◆ **MATERIAL SUPPLIED**:

•••

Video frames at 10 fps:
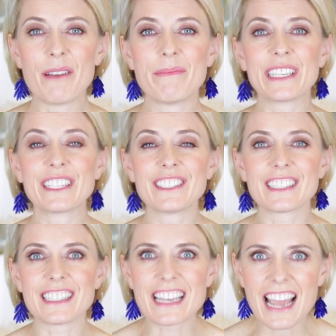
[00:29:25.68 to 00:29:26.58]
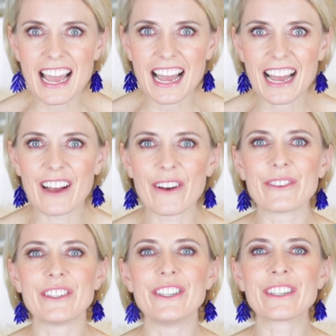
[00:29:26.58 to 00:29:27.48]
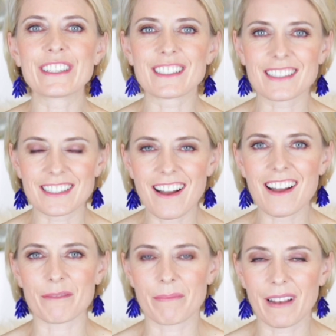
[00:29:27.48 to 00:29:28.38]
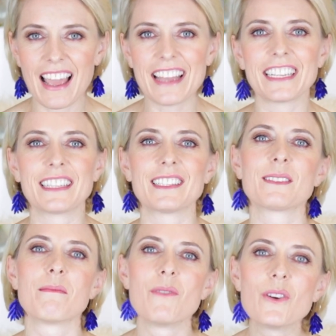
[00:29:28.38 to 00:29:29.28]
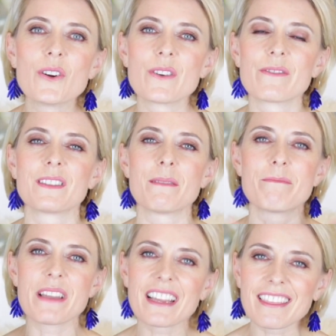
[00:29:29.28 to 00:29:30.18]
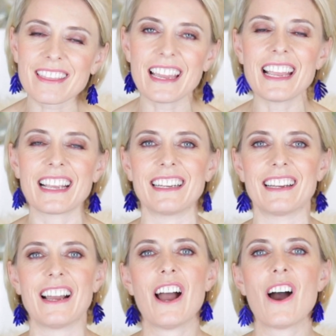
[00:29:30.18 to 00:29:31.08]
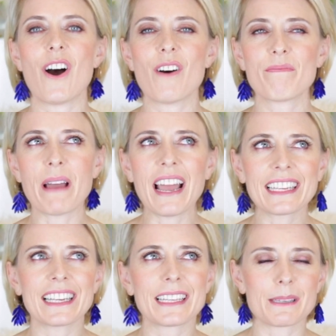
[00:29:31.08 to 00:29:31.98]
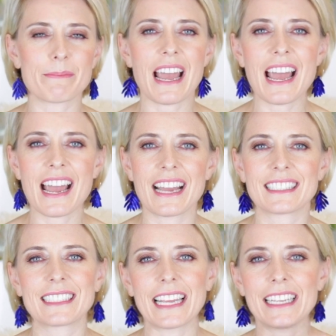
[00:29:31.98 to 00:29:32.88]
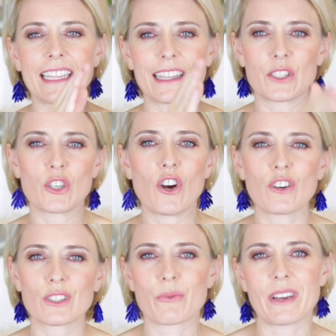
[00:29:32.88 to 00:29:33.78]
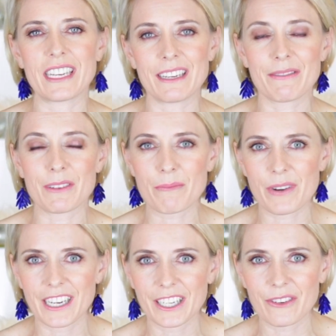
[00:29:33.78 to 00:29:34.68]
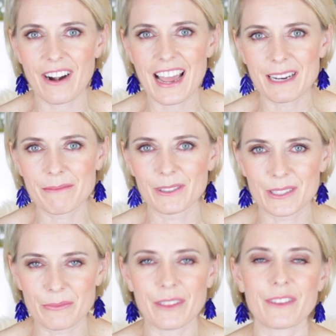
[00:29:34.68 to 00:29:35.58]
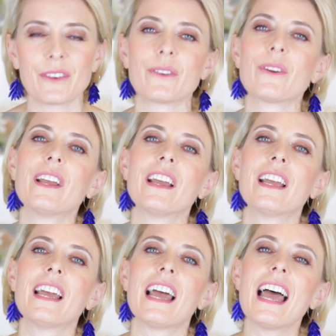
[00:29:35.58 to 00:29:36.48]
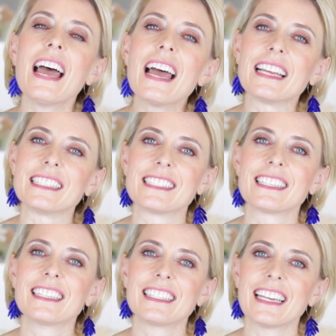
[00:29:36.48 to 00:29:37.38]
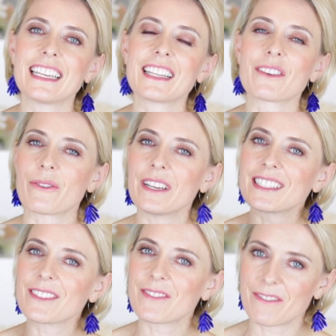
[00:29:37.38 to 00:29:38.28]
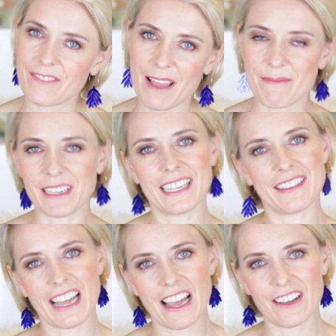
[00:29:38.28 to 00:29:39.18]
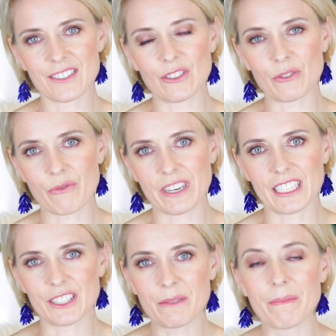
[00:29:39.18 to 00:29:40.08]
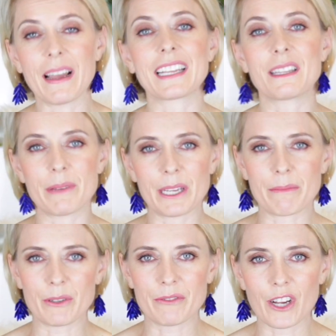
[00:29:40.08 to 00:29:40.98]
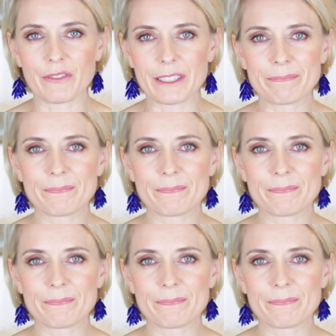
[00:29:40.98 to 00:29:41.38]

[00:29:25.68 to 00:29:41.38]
Because now you can start planning this move, the big thing of packing the bags, getting the dogs ready if you're bringing your animals with you, and getting the rest of the family and the household ready to make the big move over.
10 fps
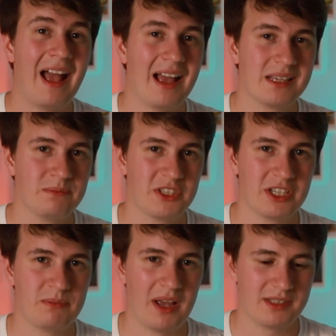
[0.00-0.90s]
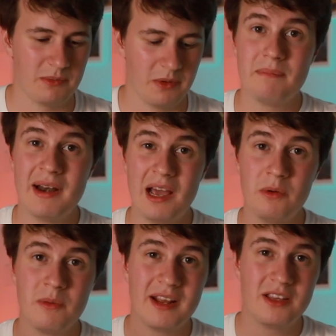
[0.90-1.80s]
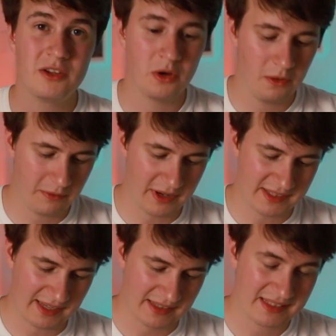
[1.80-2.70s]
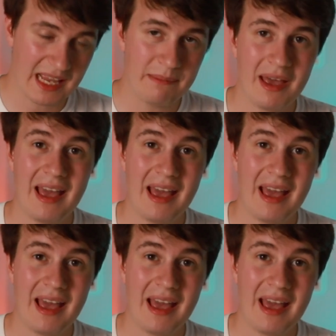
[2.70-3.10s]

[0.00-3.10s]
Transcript: as much as possible. But now we're ready to go for the second step,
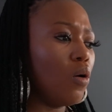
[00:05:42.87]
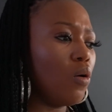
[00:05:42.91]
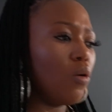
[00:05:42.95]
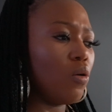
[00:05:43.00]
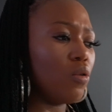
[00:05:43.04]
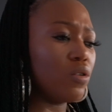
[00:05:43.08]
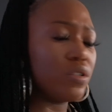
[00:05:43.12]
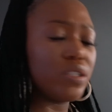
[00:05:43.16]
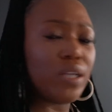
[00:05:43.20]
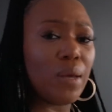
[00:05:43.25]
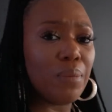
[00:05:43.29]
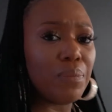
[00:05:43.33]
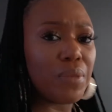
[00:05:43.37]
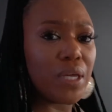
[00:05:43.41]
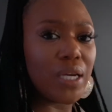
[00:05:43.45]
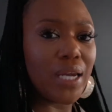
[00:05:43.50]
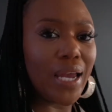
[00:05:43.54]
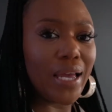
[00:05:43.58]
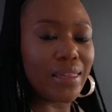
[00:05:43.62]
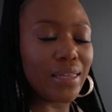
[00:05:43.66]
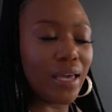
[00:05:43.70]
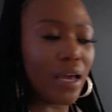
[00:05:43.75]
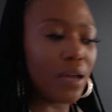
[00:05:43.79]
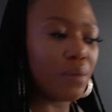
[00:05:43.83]
or something
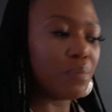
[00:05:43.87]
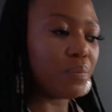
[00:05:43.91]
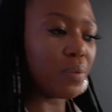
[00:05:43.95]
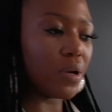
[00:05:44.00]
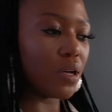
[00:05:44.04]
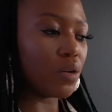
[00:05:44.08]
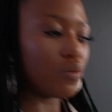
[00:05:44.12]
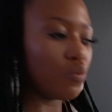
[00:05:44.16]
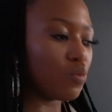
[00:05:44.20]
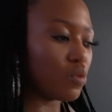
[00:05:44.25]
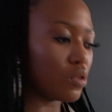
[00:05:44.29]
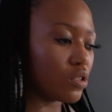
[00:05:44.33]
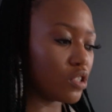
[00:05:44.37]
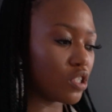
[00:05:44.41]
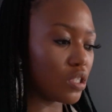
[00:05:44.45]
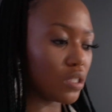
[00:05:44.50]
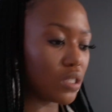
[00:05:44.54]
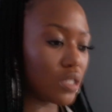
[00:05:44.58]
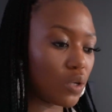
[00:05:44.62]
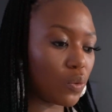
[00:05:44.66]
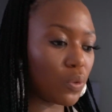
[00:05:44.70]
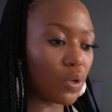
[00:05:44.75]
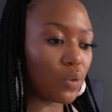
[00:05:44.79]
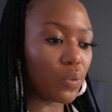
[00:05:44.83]
like that, but we'll
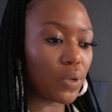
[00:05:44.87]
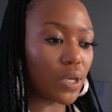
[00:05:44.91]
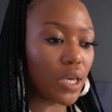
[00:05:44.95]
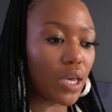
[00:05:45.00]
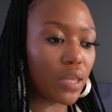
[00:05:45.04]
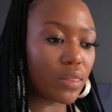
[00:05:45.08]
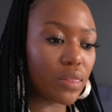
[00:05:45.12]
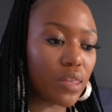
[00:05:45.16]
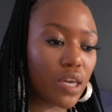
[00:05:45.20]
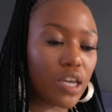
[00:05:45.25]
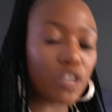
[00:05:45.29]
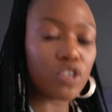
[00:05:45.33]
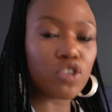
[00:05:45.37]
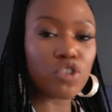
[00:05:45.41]
just see when we get there.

•••

◆ **EXERCISE DESCRIPTION**:
An exact copy of every record above is needed, with all pictures left out.

◆ **TASK ANSWER**:
Video frames at 10 fps:
[00:29:25.68 to 00:29:26.58]
[00:29:26.58 to 00:29:27.48]
[00:29:27.48 to 00:29:28.38]
[00:29:28.38 to 00:29:29.28]
[00:29:29.28 to 00:29:30.18]
[00:29:30.18 to 00:29:31.08]
[00:29:31.08 to 00:29:31.98]
[00:29:31.98 to 00:29:32.88]
[00:29:32.88 to 00:29:33.78]
[00:29:33.78 to 00:29:34.68]
[00:29:34.68 to 00:29:35.58]
[00:29:35.58 to 00:29:36.48]
[00:29:36.48 to 00:29:37.38]
[00:29:37.38 to 00:29:38.28]
[00:29:38.28 to 00:29:39.18]
[00:29:39.18 to 00:29:40.08]
[00:29:40.08 to 00:29:40.98]
[00:29:40.98 to 00:29:41.38]

[00:29:25.68 to 00:29:41.38]
Because now you can start planning this move, the big thing of packing the bags, getting the dogs ready if you're bringing your animals with you, and getting the rest of the family and the household ready to make the big move over.
10 fps
[0.00-0.90s]
[0.90-1.80s]
[1.80-2.70s]
[2.70-3.10s]

[0.00-3.10s]
Transcript: as much as possible. But now we're ready to go for the second step,
[00:05:42.87]
[00:05:42.91]
[00:05:42.95]
[00:05:43.00]
[00:05:43.04]
[00:05:43.08]
[00:05:43.12]
[00:05:43.16]
[00:05:43.20]
[00:05:43.25]
[00:05:43.29]
[00:05:43.33]
[00:05:43.37]
[00:05:43.41]
[00:05:43.45]
[00:05:43.50]
[00:05:43.54]
[00:05:43.58]
[00:05:43.62]
[00:05:43.66]
[00:05:43.70]
[00:05:43.75]
[00:05:43.79]
[00:05:43.83]
or something
[00:05:43.87]
[00:05:43.91]
[00:05:43.95]
[00:05:44.00]
[00:05:44.04]
[00:05:44.08]
[00:05:44.12]
[00:05:44.16]
[00:05:44.20]
[00:05:44.25]
[00:05:44.29]
[00:05:44.33]
[00:05:44.37]
[00:05:44.41]
[00:05:44.45]
[00:05:44.50]
[00:05:44.54]
[00:05:44.58]
[00:05:44.62]
[00:05:44.66]
[00:05:44.70]
[00:05:44.75]
[00:05:44.79]
[00:05:44.83]
like that, but we'll
[00:05:44.87]
[00:05:44.91]
[00:05:44.95]
[00:05:45.00]
[00:05:45.04]
[00:05:45.08]
[00:05:45.12]
[00:05:45.16]
[00:05:45.20]
[00:05:45.25]
[00:05:45.29]
[00:05:45.33]
[00:05:45.37]
[00:05:45.41]
just see when we get there.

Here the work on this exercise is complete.